**ACTION ITEM**: Please output all the entries word for word, without the pictures.

**GIVEN DATA**:
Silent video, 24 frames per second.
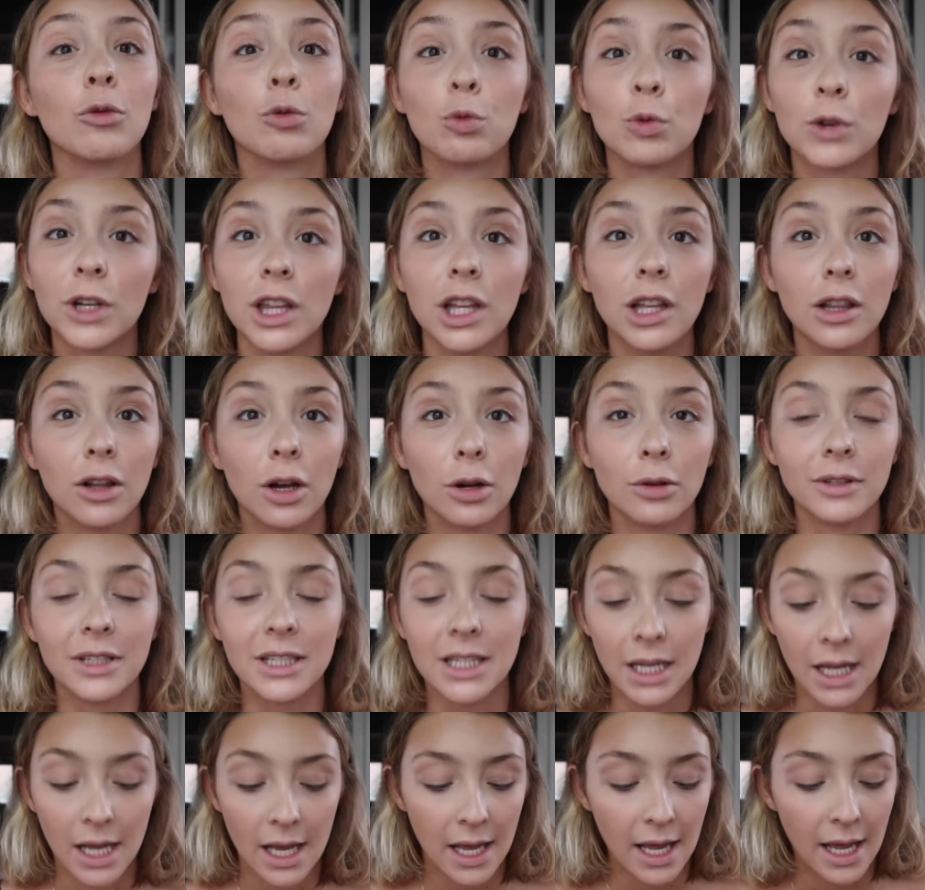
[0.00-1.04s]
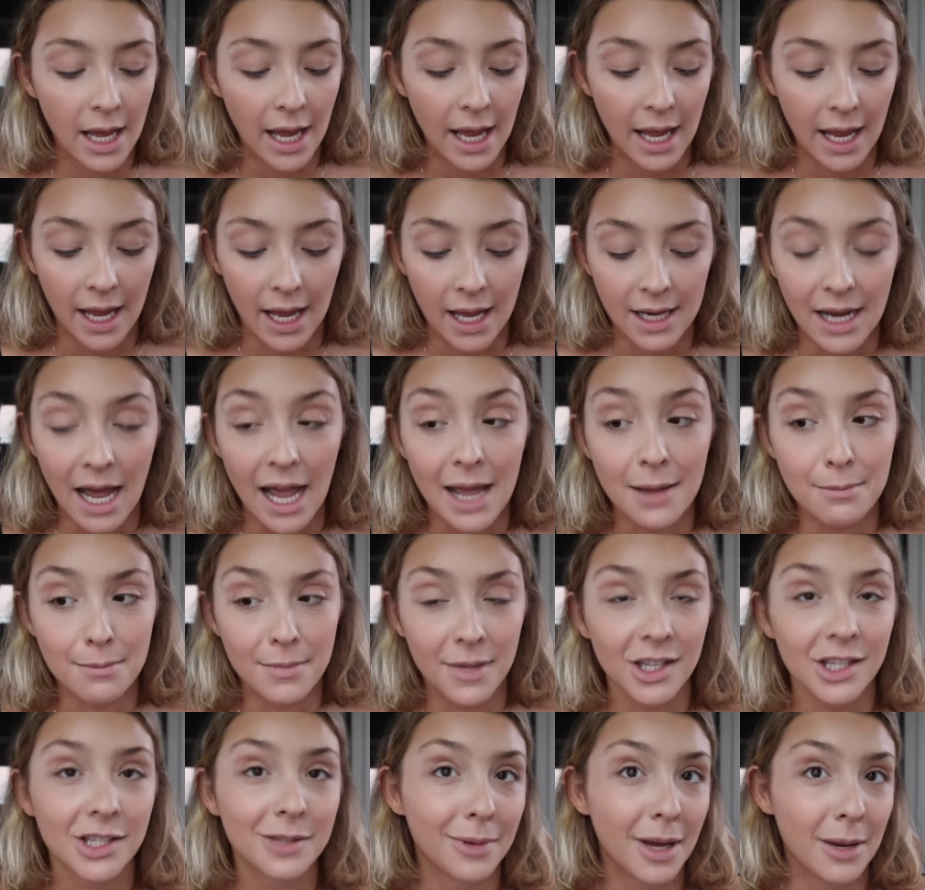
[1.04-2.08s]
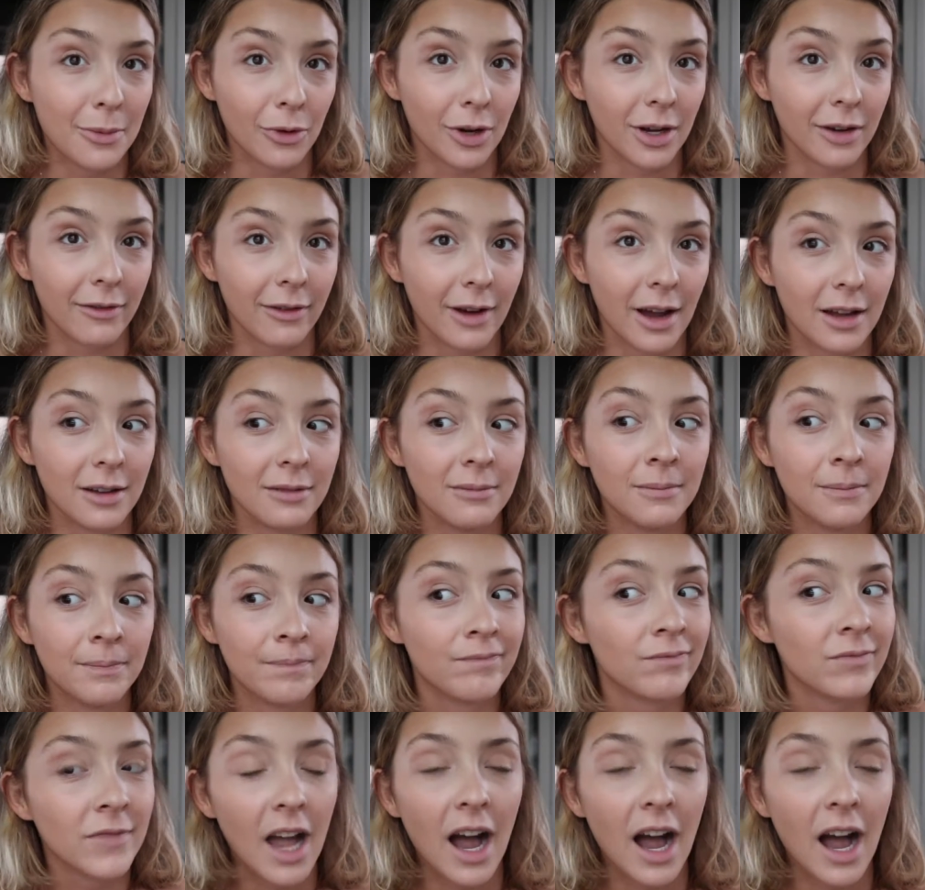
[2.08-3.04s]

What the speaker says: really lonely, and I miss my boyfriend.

**TASK ANSWER**:
Silent video, 24 frames per second.
[0.00-1.04s]
[1.04-2.08s]
[2.08-3.04s]

What the speaker says: really lonely, and I miss my boyfriend.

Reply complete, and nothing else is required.